*** Supplied records Section Begins ***

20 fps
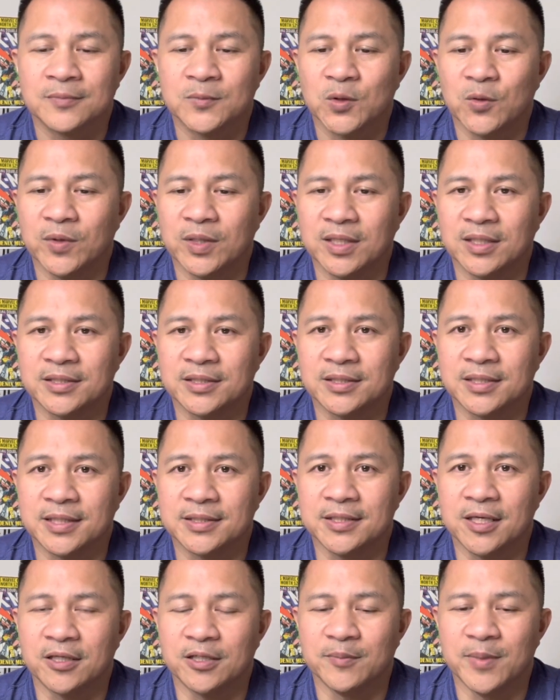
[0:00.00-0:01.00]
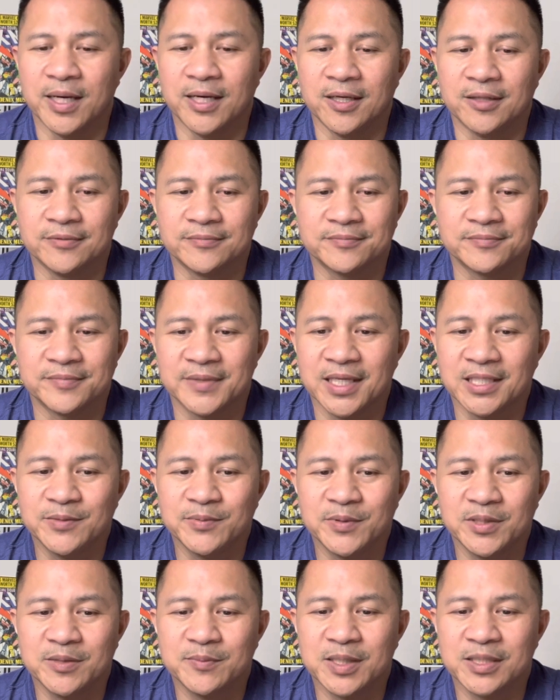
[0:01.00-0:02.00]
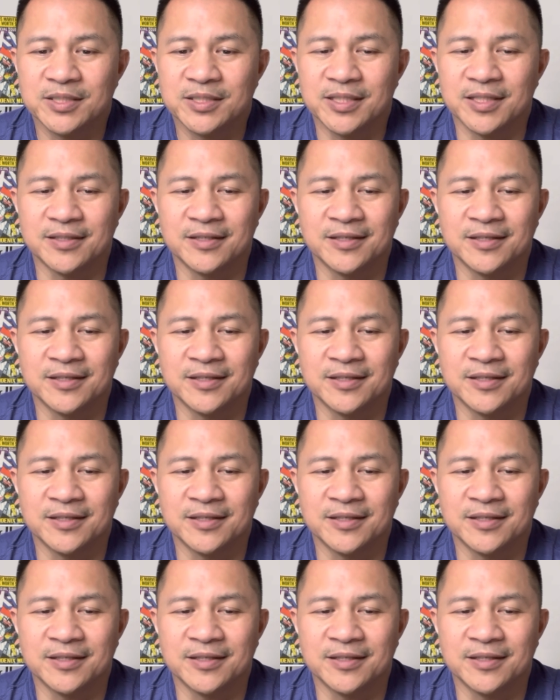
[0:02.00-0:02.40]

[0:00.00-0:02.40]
what else can I talk about? That's pretty much it.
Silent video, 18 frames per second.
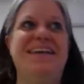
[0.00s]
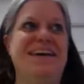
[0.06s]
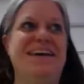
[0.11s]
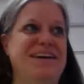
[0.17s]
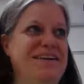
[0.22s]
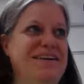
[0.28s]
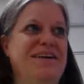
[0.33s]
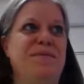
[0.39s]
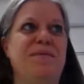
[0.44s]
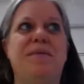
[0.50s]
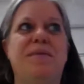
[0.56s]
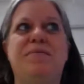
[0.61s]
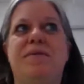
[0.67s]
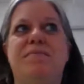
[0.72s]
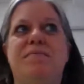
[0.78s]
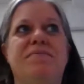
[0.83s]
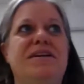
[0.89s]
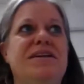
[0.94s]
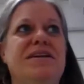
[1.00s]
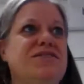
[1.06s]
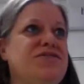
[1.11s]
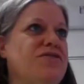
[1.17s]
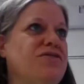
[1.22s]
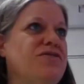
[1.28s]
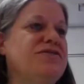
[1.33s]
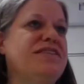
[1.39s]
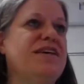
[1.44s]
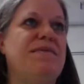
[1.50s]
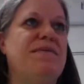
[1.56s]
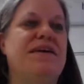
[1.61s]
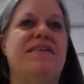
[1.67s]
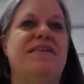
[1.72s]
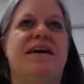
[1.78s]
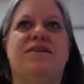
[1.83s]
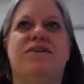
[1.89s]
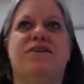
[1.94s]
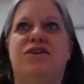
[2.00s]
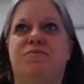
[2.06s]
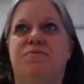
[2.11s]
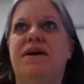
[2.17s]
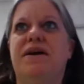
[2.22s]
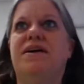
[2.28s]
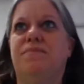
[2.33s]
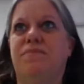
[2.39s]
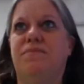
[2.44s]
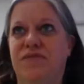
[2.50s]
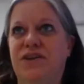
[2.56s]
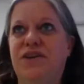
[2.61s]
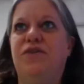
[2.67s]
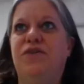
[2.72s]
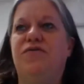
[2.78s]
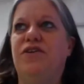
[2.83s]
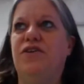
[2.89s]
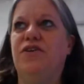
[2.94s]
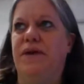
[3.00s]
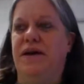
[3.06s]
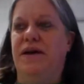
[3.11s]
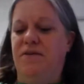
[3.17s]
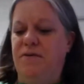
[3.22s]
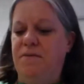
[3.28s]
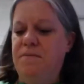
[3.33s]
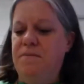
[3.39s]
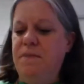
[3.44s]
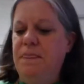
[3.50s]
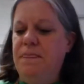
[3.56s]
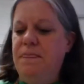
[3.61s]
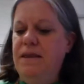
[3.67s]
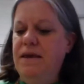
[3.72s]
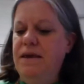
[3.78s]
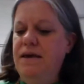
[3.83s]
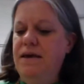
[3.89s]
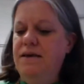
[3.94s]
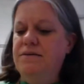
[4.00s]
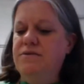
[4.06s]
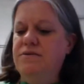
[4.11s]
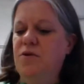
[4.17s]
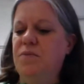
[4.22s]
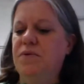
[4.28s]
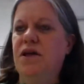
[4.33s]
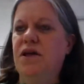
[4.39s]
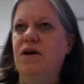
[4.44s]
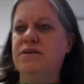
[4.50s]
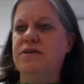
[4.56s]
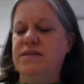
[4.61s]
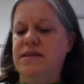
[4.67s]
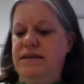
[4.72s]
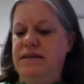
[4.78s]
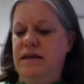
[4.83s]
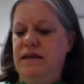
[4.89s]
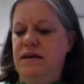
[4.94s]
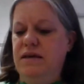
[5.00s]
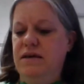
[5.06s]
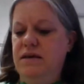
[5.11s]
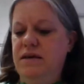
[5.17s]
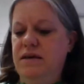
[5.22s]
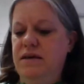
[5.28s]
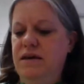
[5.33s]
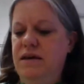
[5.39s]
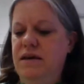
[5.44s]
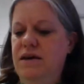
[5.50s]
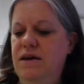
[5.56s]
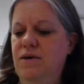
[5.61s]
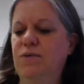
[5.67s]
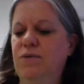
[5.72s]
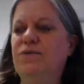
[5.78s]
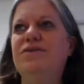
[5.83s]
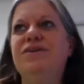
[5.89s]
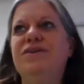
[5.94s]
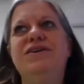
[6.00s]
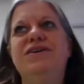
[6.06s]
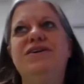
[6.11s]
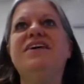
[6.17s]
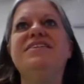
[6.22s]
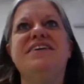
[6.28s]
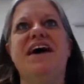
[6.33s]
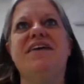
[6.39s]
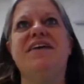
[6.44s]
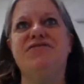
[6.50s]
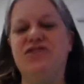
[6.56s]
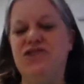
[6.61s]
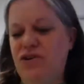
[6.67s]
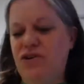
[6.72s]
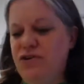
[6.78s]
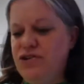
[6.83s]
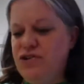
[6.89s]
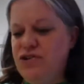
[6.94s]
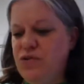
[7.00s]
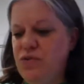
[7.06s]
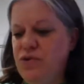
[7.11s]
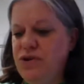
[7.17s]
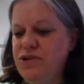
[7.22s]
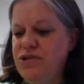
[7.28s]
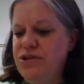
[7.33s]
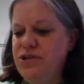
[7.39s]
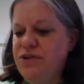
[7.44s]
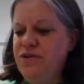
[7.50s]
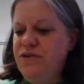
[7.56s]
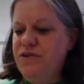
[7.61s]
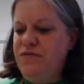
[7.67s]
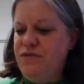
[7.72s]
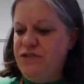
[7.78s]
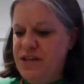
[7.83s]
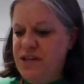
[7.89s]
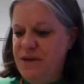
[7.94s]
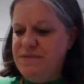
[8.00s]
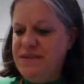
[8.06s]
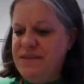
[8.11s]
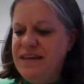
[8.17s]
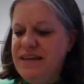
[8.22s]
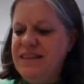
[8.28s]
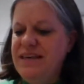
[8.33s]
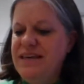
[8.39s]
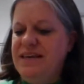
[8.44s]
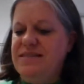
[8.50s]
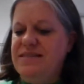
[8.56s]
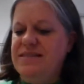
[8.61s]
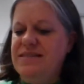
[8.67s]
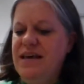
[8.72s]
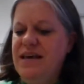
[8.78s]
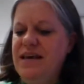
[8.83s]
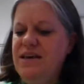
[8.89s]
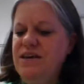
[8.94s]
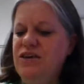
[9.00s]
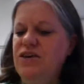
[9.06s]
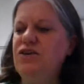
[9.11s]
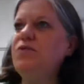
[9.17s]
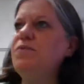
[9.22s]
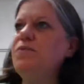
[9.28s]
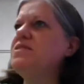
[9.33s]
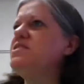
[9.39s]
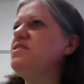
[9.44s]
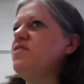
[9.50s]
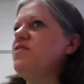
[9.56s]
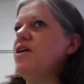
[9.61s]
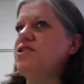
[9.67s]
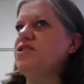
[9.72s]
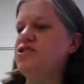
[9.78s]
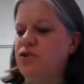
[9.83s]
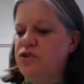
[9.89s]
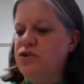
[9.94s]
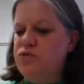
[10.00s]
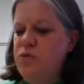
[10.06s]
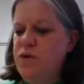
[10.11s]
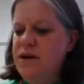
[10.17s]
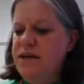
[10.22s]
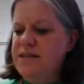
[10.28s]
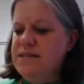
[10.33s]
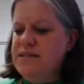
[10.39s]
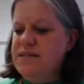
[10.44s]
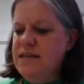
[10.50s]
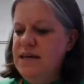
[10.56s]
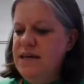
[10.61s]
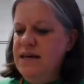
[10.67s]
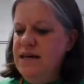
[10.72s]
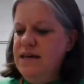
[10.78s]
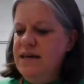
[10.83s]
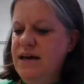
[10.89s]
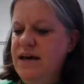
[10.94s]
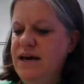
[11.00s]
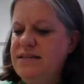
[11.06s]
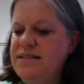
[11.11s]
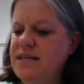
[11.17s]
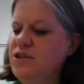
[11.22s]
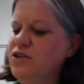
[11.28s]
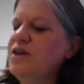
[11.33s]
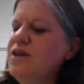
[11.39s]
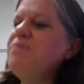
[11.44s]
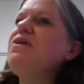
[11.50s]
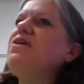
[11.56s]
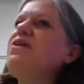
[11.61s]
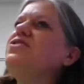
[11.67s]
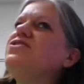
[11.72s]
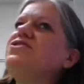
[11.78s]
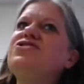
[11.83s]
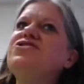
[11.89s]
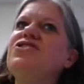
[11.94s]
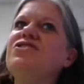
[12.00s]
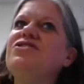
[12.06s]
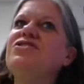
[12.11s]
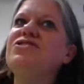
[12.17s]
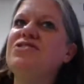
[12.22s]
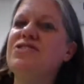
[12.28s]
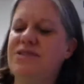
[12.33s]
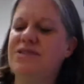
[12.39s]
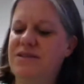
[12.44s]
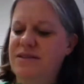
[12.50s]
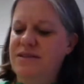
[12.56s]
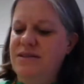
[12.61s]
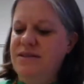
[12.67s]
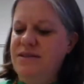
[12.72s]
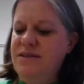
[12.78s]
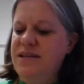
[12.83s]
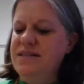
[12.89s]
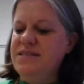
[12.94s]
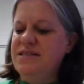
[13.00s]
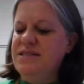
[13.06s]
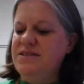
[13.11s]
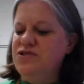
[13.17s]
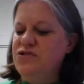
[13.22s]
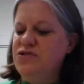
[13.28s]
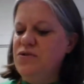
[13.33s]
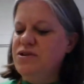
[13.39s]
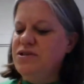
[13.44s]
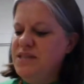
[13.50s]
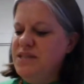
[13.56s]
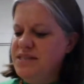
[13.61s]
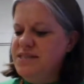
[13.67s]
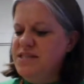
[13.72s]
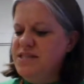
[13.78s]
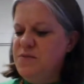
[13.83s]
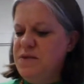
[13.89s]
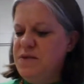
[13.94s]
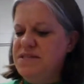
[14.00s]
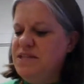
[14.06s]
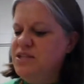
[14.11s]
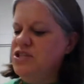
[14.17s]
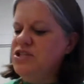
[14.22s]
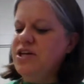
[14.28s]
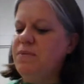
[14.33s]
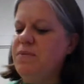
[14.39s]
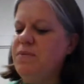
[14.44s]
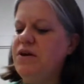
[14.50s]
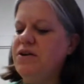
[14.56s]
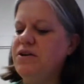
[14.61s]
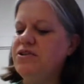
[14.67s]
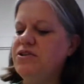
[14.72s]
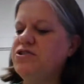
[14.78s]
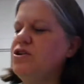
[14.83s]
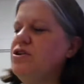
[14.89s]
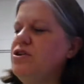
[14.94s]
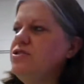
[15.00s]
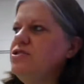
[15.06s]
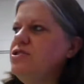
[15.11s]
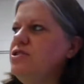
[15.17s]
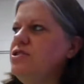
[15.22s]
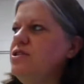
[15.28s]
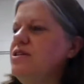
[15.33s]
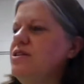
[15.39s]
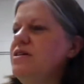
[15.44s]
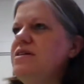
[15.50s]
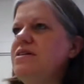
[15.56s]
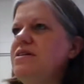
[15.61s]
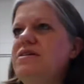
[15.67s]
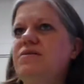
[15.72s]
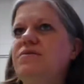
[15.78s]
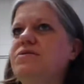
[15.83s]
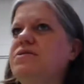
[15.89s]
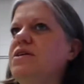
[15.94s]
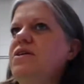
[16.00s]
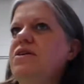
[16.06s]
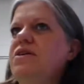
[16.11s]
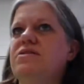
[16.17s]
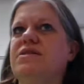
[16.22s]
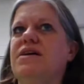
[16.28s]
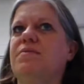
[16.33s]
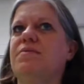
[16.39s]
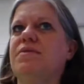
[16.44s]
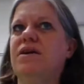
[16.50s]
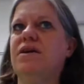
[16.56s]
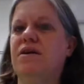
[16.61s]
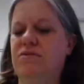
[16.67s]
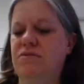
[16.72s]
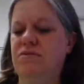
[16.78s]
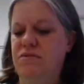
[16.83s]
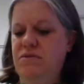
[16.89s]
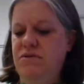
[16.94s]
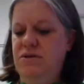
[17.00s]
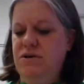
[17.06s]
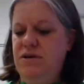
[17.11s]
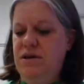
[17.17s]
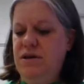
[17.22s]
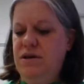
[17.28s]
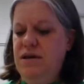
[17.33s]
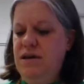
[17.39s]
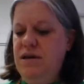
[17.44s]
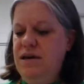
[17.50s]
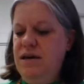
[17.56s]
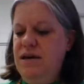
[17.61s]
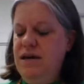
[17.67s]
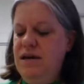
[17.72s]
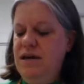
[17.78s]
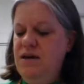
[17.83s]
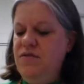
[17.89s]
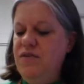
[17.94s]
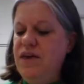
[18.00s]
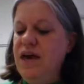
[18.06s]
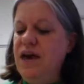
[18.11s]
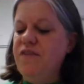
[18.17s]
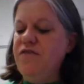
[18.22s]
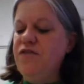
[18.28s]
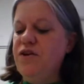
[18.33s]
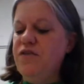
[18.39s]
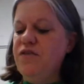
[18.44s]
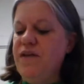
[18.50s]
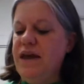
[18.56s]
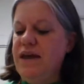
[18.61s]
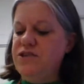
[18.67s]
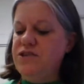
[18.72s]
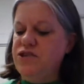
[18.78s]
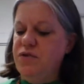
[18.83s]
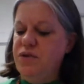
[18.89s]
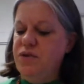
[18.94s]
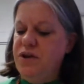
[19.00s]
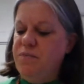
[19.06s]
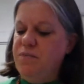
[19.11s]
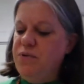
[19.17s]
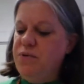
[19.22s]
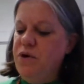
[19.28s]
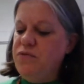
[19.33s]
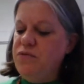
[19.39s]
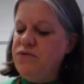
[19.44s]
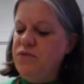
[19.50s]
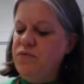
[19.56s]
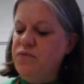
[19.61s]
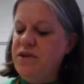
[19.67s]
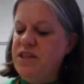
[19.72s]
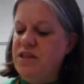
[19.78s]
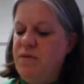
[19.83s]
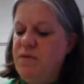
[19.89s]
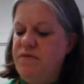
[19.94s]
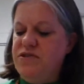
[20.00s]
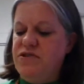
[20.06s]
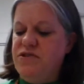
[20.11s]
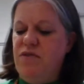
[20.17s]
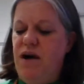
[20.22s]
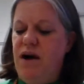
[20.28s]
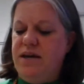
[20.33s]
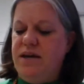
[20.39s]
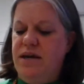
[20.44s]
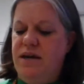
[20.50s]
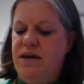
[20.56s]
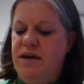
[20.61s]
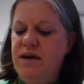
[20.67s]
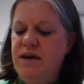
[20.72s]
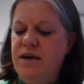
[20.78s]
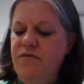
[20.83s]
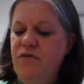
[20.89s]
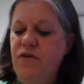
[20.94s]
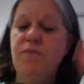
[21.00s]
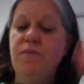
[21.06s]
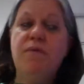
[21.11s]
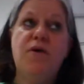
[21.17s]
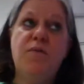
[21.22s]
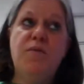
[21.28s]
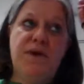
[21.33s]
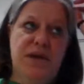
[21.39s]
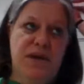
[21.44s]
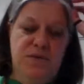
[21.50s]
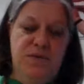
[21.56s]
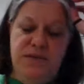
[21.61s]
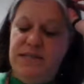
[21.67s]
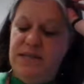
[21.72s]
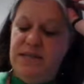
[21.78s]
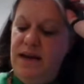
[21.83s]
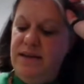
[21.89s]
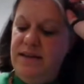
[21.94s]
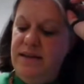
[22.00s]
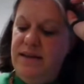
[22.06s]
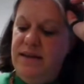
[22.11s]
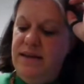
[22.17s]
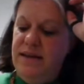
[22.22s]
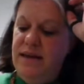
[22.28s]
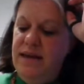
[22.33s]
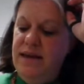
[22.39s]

Like a, a, minister or somebody that could make them, you know, feel better. Don't belong to any. Well, you ought to have a church, George, for times like this. You, you must have gone to church once. Uh, didn't you get married in a church? Listen, George, listen to me. Didn't you get married in a church? It's a long time ago. The effort of answering broke the rhythm of his rocking. For a moment, he was silent.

*** Supplied records Section Ends ***

What to produce
Exactly as written above, print every line of the data but not its pictures.

Solution
20 fps
[0:00.00-0:01.00]
[0:01.00-0:02.00]
[0:02.00-0:02.40]

[0:00.00-0:02.40]
what else can I talk about? That's pretty much it.
Silent video, 18 frames per second.
[0.00s]
[0.06s]
[0.11s]
[0.17s]
[0.22s]
[0.28s]
[0.33s]
[0.39s]
[0.44s]
[0.50s]
[0.56s]
[0.61s]
[0.67s]
[0.72s]
[0.78s]
[0.83s]
[0.89s]
[0.94s]
[1.00s]
[1.06s]
[1.11s]
[1.17s]
[1.22s]
[1.28s]
[1.33s]
[1.39s]
[1.44s]
[1.50s]
[1.56s]
[1.61s]
[1.67s]
[1.72s]
[1.78s]
[1.83s]
[1.89s]
[1.94s]
[2.00s]
[2.06s]
[2.11s]
[2.17s]
[2.22s]
[2.28s]
[2.33s]
[2.39s]
[2.44s]
[2.50s]
[2.56s]
[2.61s]
[2.67s]
[2.72s]
[2.78s]
[2.83s]
[2.89s]
[2.94s]
[3.00s]
[3.06s]
[3.11s]
[3.17s]
[3.22s]
[3.28s]
[3.33s]
[3.39s]
[3.44s]
[3.50s]
[3.56s]
[3.61s]
[3.67s]
[3.72s]
[3.78s]
[3.83s]
[3.89s]
[3.94s]
[4.00s]
[4.06s]
[4.11s]
[4.17s]
[4.22s]
[4.28s]
[4.33s]
[4.39s]
[4.44s]
[4.50s]
[4.56s]
[4.61s]
[4.67s]
[4.72s]
[4.78s]
[4.83s]
[4.89s]
[4.94s]
[5.00s]
[5.06s]
[5.11s]
[5.17s]
[5.22s]
[5.28s]
[5.33s]
[5.39s]
[5.44s]
[5.50s]
[5.56s]
[5.61s]
[5.67s]
[5.72s]
[5.78s]
[5.83s]
[5.89s]
[5.94s]
[6.00s]
[6.06s]
[6.11s]
[6.17s]
[6.22s]
[6.28s]
[6.33s]
[6.39s]
[6.44s]
[6.50s]
[6.56s]
[6.61s]
[6.67s]
[6.72s]
[6.78s]
[6.83s]
[6.89s]
[6.94s]
[7.00s]
[7.06s]
[7.11s]
[7.17s]
[7.22s]
[7.28s]
[7.33s]
[7.39s]
[7.44s]
[7.50s]
[7.56s]
[7.61s]
[7.67s]
[7.72s]
[7.78s]
[7.83s]
[7.89s]
[7.94s]
[8.00s]
[8.06s]
[8.11s]
[8.17s]
[8.22s]
[8.28s]
[8.33s]
[8.39s]
[8.44s]
[8.50s]
[8.56s]
[8.61s]
[8.67s]
[8.72s]
[8.78s]
[8.83s]
[8.89s]
[8.94s]
[9.00s]
[9.06s]
[9.11s]
[9.17s]
[9.22s]
[9.28s]
[9.33s]
[9.39s]
[9.44s]
[9.50s]
[9.56s]
[9.61s]
[9.67s]
[9.72s]
[9.78s]
[9.83s]
[9.89s]
[9.94s]
[10.00s]
[10.06s]
[10.11s]
[10.17s]
[10.22s]
[10.28s]
[10.33s]
[10.39s]
[10.44s]
[10.50s]
[10.56s]
[10.61s]
[10.67s]
[10.72s]
[10.78s]
[10.83s]
[10.89s]
[10.94s]
[11.00s]
[11.06s]
[11.11s]
[11.17s]
[11.22s]
[11.28s]
[11.33s]
[11.39s]
[11.44s]
[11.50s]
[11.56s]
[11.61s]
[11.67s]
[11.72s]
[11.78s]
[11.83s]
[11.89s]
[11.94s]
[12.00s]
[12.06s]
[12.11s]
[12.17s]
[12.22s]
[12.28s]
[12.33s]
[12.39s]
[12.44s]
[12.50s]
[12.56s]
[12.61s]
[12.67s]
[12.72s]
[12.78s]
[12.83s]
[12.89s]
[12.94s]
[13.00s]
[13.06s]
[13.11s]
[13.17s]
[13.22s]
[13.28s]
[13.33s]
[13.39s]
[13.44s]
[13.50s]
[13.56s]
[13.61s]
[13.67s]
[13.72s]
[13.78s]
[13.83s]
[13.89s]
[13.94s]
[14.00s]
[14.06s]
[14.11s]
[14.17s]
[14.22s]
[14.28s]
[14.33s]
[14.39s]
[14.44s]
[14.50s]
[14.56s]
[14.61s]
[14.67s]
[14.72s]
[14.78s]
[14.83s]
[14.89s]
[14.94s]
[15.00s]
[15.06s]
[15.11s]
[15.17s]
[15.22s]
[15.28s]
[15.33s]
[15.39s]
[15.44s]
[15.50s]
[15.56s]
[15.61s]
[15.67s]
[15.72s]
[15.78s]
[15.83s]
[15.89s]
[15.94s]
[16.00s]
[16.06s]
[16.11s]
[16.17s]
[16.22s]
[16.28s]
[16.33s]
[16.39s]
[16.44s]
[16.50s]
[16.56s]
[16.61s]
[16.67s]
[16.72s]
[16.78s]
[16.83s]
[16.89s]
[16.94s]
[17.00s]
[17.06s]
[17.11s]
[17.17s]
[17.22s]
[17.28s]
[17.33s]
[17.39s]
[17.44s]
[17.50s]
[17.56s]
[17.61s]
[17.67s]
[17.72s]
[17.78s]
[17.83s]
[17.89s]
[17.94s]
[18.00s]
[18.06s]
[18.11s]
[18.17s]
[18.22s]
[18.28s]
[18.33s]
[18.39s]
[18.44s]
[18.50s]
[18.56s]
[18.61s]
[18.67s]
[18.72s]
[18.78s]
[18.83s]
[18.89s]
[18.94s]
[19.00s]
[19.06s]
[19.11s]
[19.17s]
[19.22s]
[19.28s]
[19.33s]
[19.39s]
[19.44s]
[19.50s]
[19.56s]
[19.61s]
[19.67s]
[19.72s]
[19.78s]
[19.83s]
[19.89s]
[19.94s]
[20.00s]
[20.06s]
[20.11s]
[20.17s]
[20.22s]
[20.28s]
[20.33s]
[20.39s]
[20.44s]
[20.50s]
[20.56s]
[20.61s]
[20.67s]
[20.72s]
[20.78s]
[20.83s]
[20.89s]
[20.94s]
[21.00s]
[21.06s]
[21.11s]
[21.17s]
[21.22s]
[21.28s]
[21.33s]
[21.39s]
[21.44s]
[21.50s]
[21.56s]
[21.61s]
[21.67s]
[21.72s]
[21.78s]
[21.83s]
[21.89s]
[21.94s]
[22.00s]
[22.06s]
[22.11s]
[22.17s]
[22.22s]
[22.28s]
[22.33s]
[22.39s]

Like a, a, minister or somebody that could make them, you know, feel better. Don't belong to any. Well, you ought to have a church, George, for times like this. You, you must have gone to church once. Uh, didn't you get married in a church? Listen, George, listen to me. Didn't you get married in a church? It's a long time ago. The effort of answering broke the rhythm of his rocking. For a moment, he was silent.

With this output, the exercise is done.